Le caractère dramatique croissant de leur histoire les pousse tous les deux à se lancer dans une danse ronde virtuose des arts de la scène. La matière, l'homme et les machines revendiquent un véritable cosmos de la vie urbaine. Peter Müller et Pierre Schäfer réussissent avec un grand savoir-faire à combiner, apparemment sans effort, marionnettes dramatiques, animation matérielle et niveaux de commentaires pour créer une forme de théâtre narratif au rythme rapide qui laisse soigneusement la place au public.

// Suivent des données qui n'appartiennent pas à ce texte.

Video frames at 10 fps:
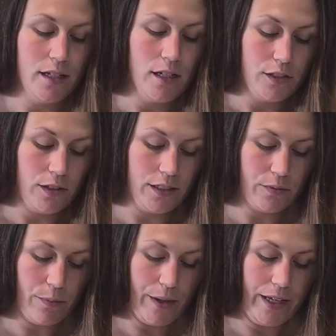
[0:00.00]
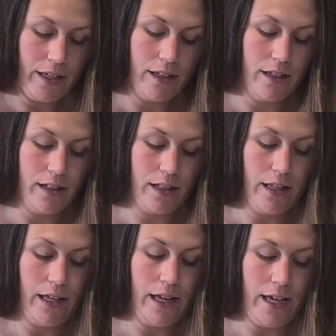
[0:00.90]
So this will make
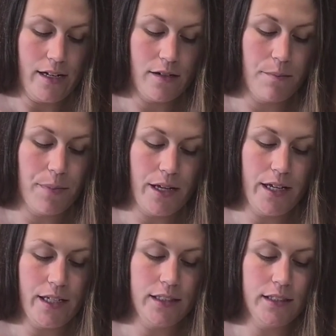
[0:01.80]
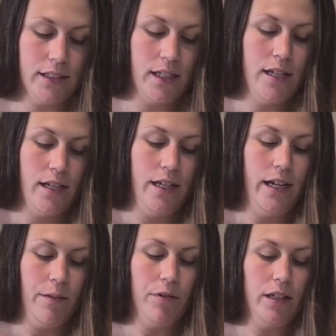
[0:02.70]
8 buns,
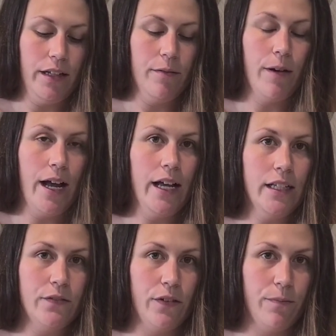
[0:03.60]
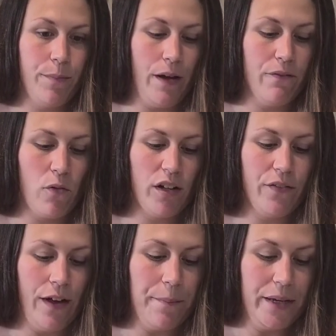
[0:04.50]
and we'll let it rise for about
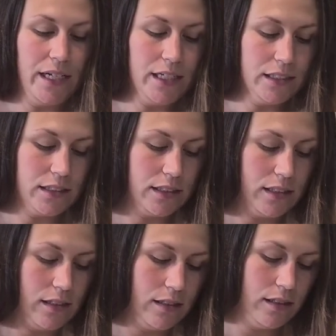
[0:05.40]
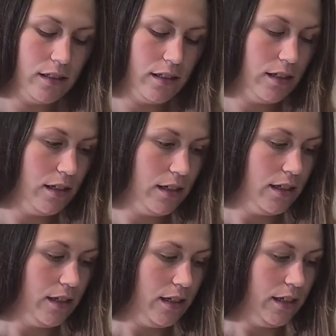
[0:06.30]
45 minutes,
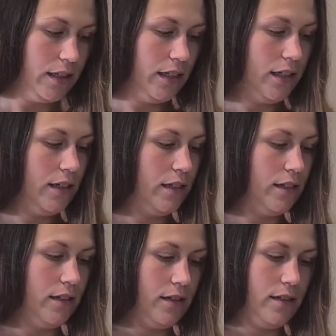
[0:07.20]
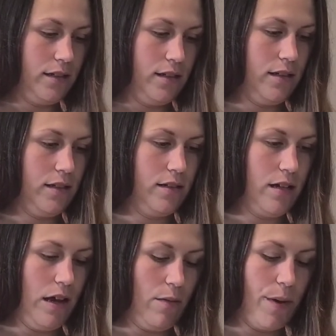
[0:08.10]
and then
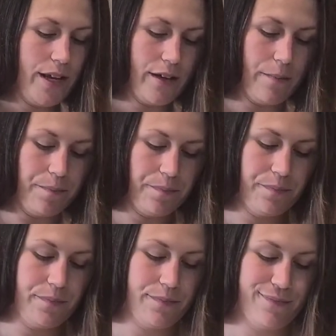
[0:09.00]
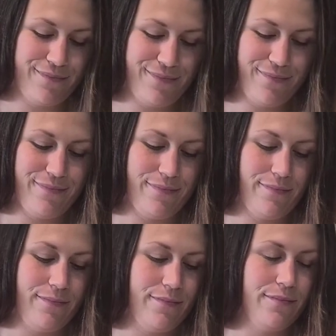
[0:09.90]
I'll bake them. The
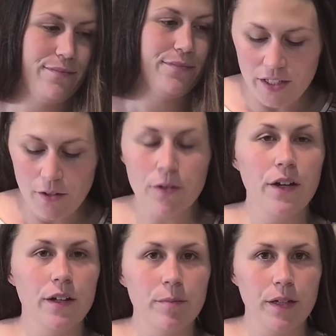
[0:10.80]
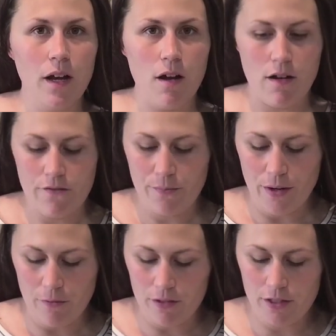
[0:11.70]
video cut me off,
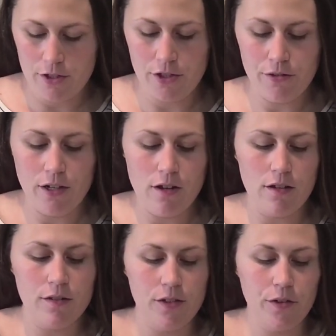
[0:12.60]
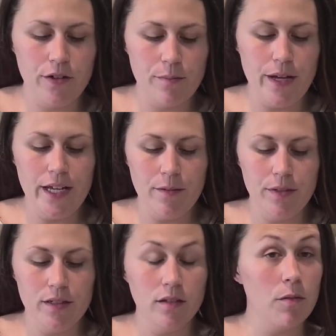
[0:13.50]
but I wanted to show y'all, you're going to make them
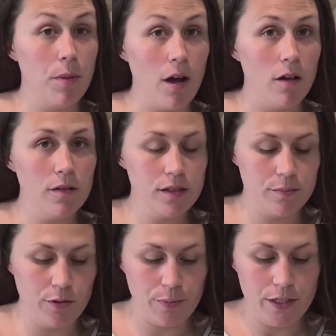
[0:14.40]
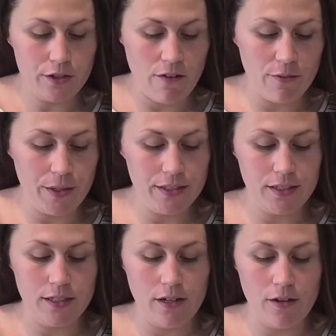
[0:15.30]
into little balls. You'll pinch piece
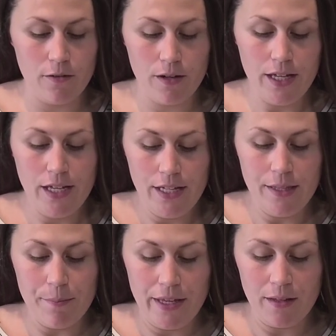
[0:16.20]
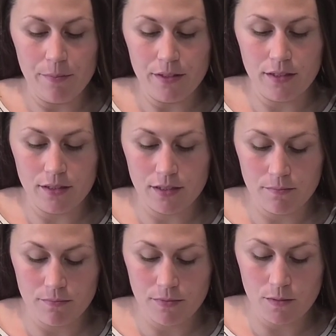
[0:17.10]
of the dough, then make them into
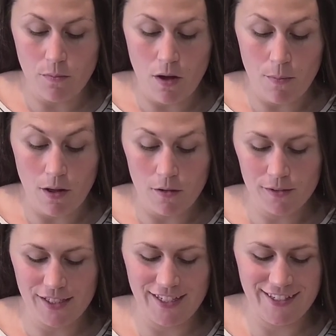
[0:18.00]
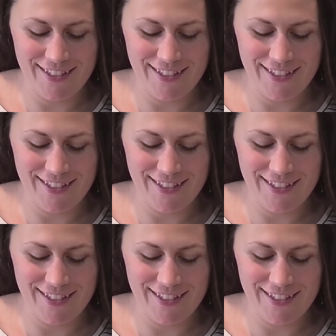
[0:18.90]
small balls.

Au point culminant de l'action, Uwe enfreint les règles du jeu. Au lieu d'apporter à Thomas le peuplier sauteur laborieusement conquis, le père d'Uwe le donne à un petit amoureux du peuplier sauteur dans le train. "Explique ça à Thomas !" Dirk est en colère et Uwe est au bord des larmes. Au moment où le père d'Uwe s'approche de la petite maison avec la triste nouvelle, celle-ci s'enflamme et un train de l'Est approche. Dirk joue à nouveau le jeu et le petit malheur se transforme en grand bonheur ! La fusion des deux niveaux de représentation est réussie et l'histoire en finale.

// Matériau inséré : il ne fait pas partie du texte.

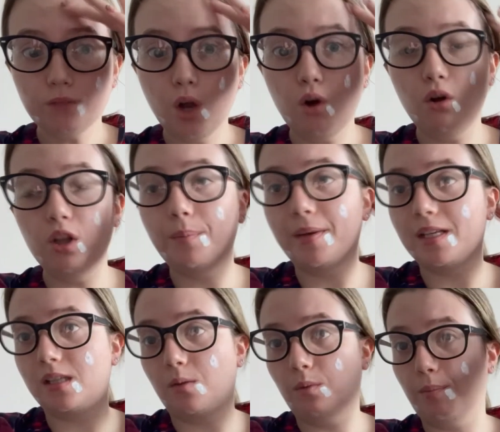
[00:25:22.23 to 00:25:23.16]
all the
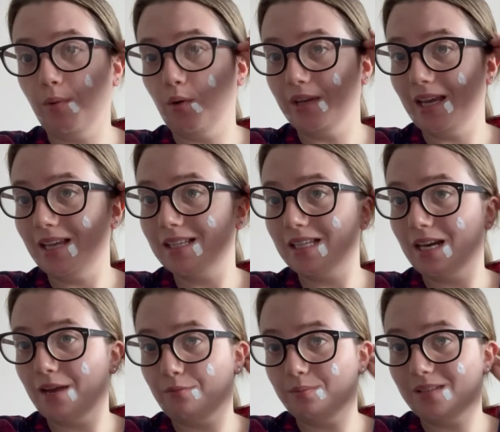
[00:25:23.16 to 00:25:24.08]
bits that we bought
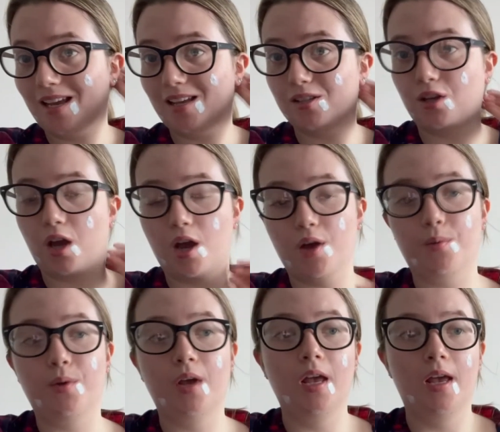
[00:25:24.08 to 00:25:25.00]
yesterday from Tesco.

Il est bien connu que les chevaux de loisir, de préférence ceux des hommes, ont tendance à développer une vie propre et que les participants construisent leur propre petit contre-monde dans la cave de loisir. La chance de donner à ce contre-monde une touche de réalité dans l'"acte de création" des constructeurs de coqs de fer miniatures est utilisée de la manière la plus excellente dans cette production.